Exercise.
Output every line of the listing, exactly and completely.

----- Entries provided

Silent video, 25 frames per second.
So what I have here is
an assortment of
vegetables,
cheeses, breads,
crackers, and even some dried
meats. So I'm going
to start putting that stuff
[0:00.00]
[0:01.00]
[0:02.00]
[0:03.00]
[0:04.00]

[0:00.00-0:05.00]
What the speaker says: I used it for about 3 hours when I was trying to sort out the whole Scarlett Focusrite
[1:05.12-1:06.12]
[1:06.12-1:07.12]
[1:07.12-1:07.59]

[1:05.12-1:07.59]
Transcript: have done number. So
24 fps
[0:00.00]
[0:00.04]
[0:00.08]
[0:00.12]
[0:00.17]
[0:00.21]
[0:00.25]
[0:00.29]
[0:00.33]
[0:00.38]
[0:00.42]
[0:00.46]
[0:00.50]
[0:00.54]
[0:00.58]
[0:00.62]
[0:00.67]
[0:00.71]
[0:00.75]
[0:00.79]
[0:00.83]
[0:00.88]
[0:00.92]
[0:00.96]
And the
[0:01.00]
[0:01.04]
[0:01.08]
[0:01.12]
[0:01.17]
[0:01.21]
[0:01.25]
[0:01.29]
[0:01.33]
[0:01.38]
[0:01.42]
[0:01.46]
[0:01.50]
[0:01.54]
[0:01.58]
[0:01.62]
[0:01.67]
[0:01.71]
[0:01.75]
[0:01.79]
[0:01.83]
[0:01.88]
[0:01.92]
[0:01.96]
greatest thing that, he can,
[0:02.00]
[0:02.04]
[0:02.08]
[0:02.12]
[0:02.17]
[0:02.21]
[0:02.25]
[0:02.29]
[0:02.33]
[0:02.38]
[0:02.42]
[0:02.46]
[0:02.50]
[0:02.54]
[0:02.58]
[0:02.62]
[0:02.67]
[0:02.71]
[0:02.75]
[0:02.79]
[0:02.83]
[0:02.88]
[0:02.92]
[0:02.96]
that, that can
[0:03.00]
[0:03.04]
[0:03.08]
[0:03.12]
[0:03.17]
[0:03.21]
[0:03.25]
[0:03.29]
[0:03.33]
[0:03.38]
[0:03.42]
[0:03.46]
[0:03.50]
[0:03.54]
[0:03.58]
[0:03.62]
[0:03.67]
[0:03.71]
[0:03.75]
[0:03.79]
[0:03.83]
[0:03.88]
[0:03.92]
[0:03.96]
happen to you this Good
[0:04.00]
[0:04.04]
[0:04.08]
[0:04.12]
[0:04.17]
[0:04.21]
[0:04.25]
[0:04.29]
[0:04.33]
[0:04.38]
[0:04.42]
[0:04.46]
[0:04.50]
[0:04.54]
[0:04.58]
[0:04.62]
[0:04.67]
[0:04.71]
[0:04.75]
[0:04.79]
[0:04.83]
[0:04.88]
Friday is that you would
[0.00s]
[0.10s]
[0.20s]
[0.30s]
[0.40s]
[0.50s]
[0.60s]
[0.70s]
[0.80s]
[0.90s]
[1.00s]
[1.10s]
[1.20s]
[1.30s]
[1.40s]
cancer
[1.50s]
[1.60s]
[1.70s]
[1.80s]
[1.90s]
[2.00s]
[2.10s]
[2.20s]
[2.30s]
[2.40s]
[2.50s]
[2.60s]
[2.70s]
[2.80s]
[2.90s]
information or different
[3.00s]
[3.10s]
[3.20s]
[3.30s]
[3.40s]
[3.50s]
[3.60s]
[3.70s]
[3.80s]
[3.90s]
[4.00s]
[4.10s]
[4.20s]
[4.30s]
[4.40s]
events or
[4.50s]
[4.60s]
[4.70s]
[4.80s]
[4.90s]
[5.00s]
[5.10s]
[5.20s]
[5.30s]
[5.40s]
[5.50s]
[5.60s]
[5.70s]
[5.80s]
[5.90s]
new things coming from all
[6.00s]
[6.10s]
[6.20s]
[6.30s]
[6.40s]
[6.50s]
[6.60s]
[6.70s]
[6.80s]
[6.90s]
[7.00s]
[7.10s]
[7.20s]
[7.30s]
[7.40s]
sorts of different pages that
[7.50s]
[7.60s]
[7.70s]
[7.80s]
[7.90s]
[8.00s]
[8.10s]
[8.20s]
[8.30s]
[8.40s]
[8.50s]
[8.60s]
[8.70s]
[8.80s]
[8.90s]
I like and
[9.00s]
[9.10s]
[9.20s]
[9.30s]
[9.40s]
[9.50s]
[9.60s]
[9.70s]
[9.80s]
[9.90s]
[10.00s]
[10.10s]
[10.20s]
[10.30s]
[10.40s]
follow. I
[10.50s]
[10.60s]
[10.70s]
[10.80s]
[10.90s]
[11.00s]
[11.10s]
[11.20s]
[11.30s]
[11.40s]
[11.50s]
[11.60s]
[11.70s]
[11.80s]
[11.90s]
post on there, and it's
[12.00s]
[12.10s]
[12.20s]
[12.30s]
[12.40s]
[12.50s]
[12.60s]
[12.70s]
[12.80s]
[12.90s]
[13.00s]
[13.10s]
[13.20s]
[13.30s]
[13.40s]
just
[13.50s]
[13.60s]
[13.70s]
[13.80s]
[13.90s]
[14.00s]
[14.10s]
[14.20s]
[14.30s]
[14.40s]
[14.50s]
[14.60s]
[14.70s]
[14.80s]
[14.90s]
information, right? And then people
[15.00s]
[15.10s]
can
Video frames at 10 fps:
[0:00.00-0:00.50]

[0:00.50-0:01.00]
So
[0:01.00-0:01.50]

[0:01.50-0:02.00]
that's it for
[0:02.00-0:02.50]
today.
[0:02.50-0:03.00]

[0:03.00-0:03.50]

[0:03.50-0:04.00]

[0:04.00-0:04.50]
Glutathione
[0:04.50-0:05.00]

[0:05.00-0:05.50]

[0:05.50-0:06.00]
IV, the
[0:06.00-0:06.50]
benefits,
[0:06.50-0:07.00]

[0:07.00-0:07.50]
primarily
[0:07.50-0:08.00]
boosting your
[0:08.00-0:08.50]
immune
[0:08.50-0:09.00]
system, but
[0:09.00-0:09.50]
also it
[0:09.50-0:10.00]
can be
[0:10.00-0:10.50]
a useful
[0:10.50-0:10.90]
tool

----------

Output for this task.
Silent video, 25 frames per second.
So what I have here is
an assortment of
vegetables,
cheeses, breads,
crackers, and even some dried
meats. So I'm going
to start putting that stuff
[0:00.00]
[0:01.00]
[0:02.00]
[0:03.00]
[0:04.00]

[0:00.00-0:05.00]
What the speaker says: I used it for about 3 hours when I was trying to sort out the whole Scarlett Focusrite
[1:05.12-1:06.12]
[1:06.12-1:07.12]
[1:07.12-1:07.59]

[1:05.12-1:07.59]
Transcript: have done number. So
24 fps
[0:00.00]
[0:00.04]
[0:00.08]
[0:00.12]
[0:00.17]
[0:00.21]
[0:00.25]
[0:00.29]
[0:00.33]
[0:00.38]
[0:00.42]
[0:00.46]
[0:00.50]
[0:00.54]
[0:00.58]
[0:00.62]
[0:00.67]
[0:00.71]
[0:00.75]
[0:00.79]
[0:00.83]
[0:00.88]
[0:00.92]
[0:00.96]
And the
[0:01.00]
[0:01.04]
[0:01.08]
[0:01.12]
[0:01.17]
[0:01.21]
[0:01.25]
[0:01.29]
[0:01.33]
[0:01.38]
[0:01.42]
[0:01.46]
[0:01.50]
[0:01.54]
[0:01.58]
[0:01.62]
[0:01.67]
[0:01.71]
[0:01.75]
[0:01.79]
[0:01.83]
[0:01.88]
[0:01.92]
[0:01.96]
greatest thing that, he can,
[0:02.00]
[0:02.04]
[0:02.08]
[0:02.12]
[0:02.17]
[0:02.21]
[0:02.25]
[0:02.29]
[0:02.33]
[0:02.38]
[0:02.42]
[0:02.46]
[0:02.50]
[0:02.54]
[0:02.58]
[0:02.62]
[0:02.67]
[0:02.71]
[0:02.75]
[0:02.79]
[0:02.83]
[0:02.88]
[0:02.92]
[0:02.96]
that, that can
[0:03.00]
[0:03.04]
[0:03.08]
[0:03.12]
[0:03.17]
[0:03.21]
[0:03.25]
[0:03.29]
[0:03.33]
[0:03.38]
[0:03.42]
[0:03.46]
[0:03.50]
[0:03.54]
[0:03.58]
[0:03.62]
[0:03.67]
[0:03.71]
[0:03.75]
[0:03.79]
[0:03.83]
[0:03.88]
[0:03.92]
[0:03.96]
happen to you this Good
[0:04.00]
[0:04.04]
[0:04.08]
[0:04.12]
[0:04.17]
[0:04.21]
[0:04.25]
[0:04.29]
[0:04.33]
[0:04.38]
[0:04.42]
[0:04.46]
[0:04.50]
[0:04.54]
[0:04.58]
[0:04.62]
[0:04.67]
[0:04.71]
[0:04.75]
[0:04.79]
[0:04.83]
[0:04.88]
Friday is that you would
[0.00s]
[0.10s]
[0.20s]
[0.30s]
[0.40s]
[0.50s]
[0.60s]
[0.70s]
[0.80s]
[0.90s]
[1.00s]
[1.10s]
[1.20s]
[1.30s]
[1.40s]
cancer
[1.50s]
[1.60s]
[1.70s]
[1.80s]
[1.90s]
[2.00s]
[2.10s]
[2.20s]
[2.30s]
[2.40s]
[2.50s]
[2.60s]
[2.70s]
[2.80s]
[2.90s]
information or different
[3.00s]
[3.10s]
[3.20s]
[3.30s]
[3.40s]
[3.50s]
[3.60s]
[3.70s]
[3.80s]
[3.90s]
[4.00s]
[4.10s]
[4.20s]
[4.30s]
[4.40s]
events or
[4.50s]
[4.60s]
[4.70s]
[4.80s]
[4.90s]
[5.00s]
[5.10s]
[5.20s]
[5.30s]
[5.40s]
[5.50s]
[5.60s]
[5.70s]
[5.80s]
[5.90s]
new things coming from all
[6.00s]
[6.10s]
[6.20s]
[6.30s]
[6.40s]
[6.50s]
[6.60s]
[6.70s]
[6.80s]
[6.90s]
[7.00s]
[7.10s]
[7.20s]
[7.30s]
[7.40s]
sorts of different pages that
[7.50s]
[7.60s]
[7.70s]
[7.80s]
[7.90s]
[8.00s]
[8.10s]
[8.20s]
[8.30s]
[8.40s]
[8.50s]
[8.60s]
[8.70s]
[8.80s]
[8.90s]
I like and
[9.00s]
[9.10s]
[9.20s]
[9.30s]
[9.40s]
[9.50s]
[9.60s]
[9.70s]
[9.80s]
[9.90s]
[10.00s]
[10.10s]
[10.20s]
[10.30s]
[10.40s]
follow. I
[10.50s]
[10.60s]
[10.70s]
[10.80s]
[10.90s]
[11.00s]
[11.10s]
[11.20s]
[11.30s]
[11.40s]
[11.50s]
[11.60s]
[11.70s]
[11.80s]
[11.90s]
post on there, and it's
[12.00s]
[12.10s]
[12.20s]
[12.30s]
[12.40s]
[12.50s]
[12.60s]
[12.70s]
[12.80s]
[12.90s]
[13.00s]
[13.10s]
[13.20s]
[13.30s]
[13.40s]
just
[13.50s]
[13.60s]
[13.70s]
[13.80s]
[13.90s]
[14.00s]
[14.10s]
[14.20s]
[14.30s]
[14.40s]
[14.50s]
[14.60s]
[14.70s]
[14.80s]
[14.90s]
information, right? And then people
[15.00s]
[15.10s]
can
Video frames at 10 fps:
[0:00.00-0:00.50]

[0:00.50-0:01.00]
So
[0:01.00-0:01.50]

[0:01.50-0:02.00]
that's it for
[0:02.00-0:02.50]
today.
[0:02.50-0:03.00]

[0:03.00-0:03.50]

[0:03.50-0:04.00]

[0:04.00-0:04.50]
Glutathione
[0:04.50-0:05.00]

[0:05.00-0:05.50]

[0:05.50-0:06.00]
IV, the
[0:06.00-0:06.50]
benefits,
[0:06.50-0:07.00]

[0:07.00-0:07.50]
primarily
[0:07.50-0:08.00]
boosting your
[0:08.00-0:08.50]
immune
[0:08.50-0:09.00]
system, but
[0:09.00-0:09.50]
also it
[0:09.50-0:10.00]
can be
[0:10.00-0:10.50]
a useful
[0:10.50-0:10.90]
tool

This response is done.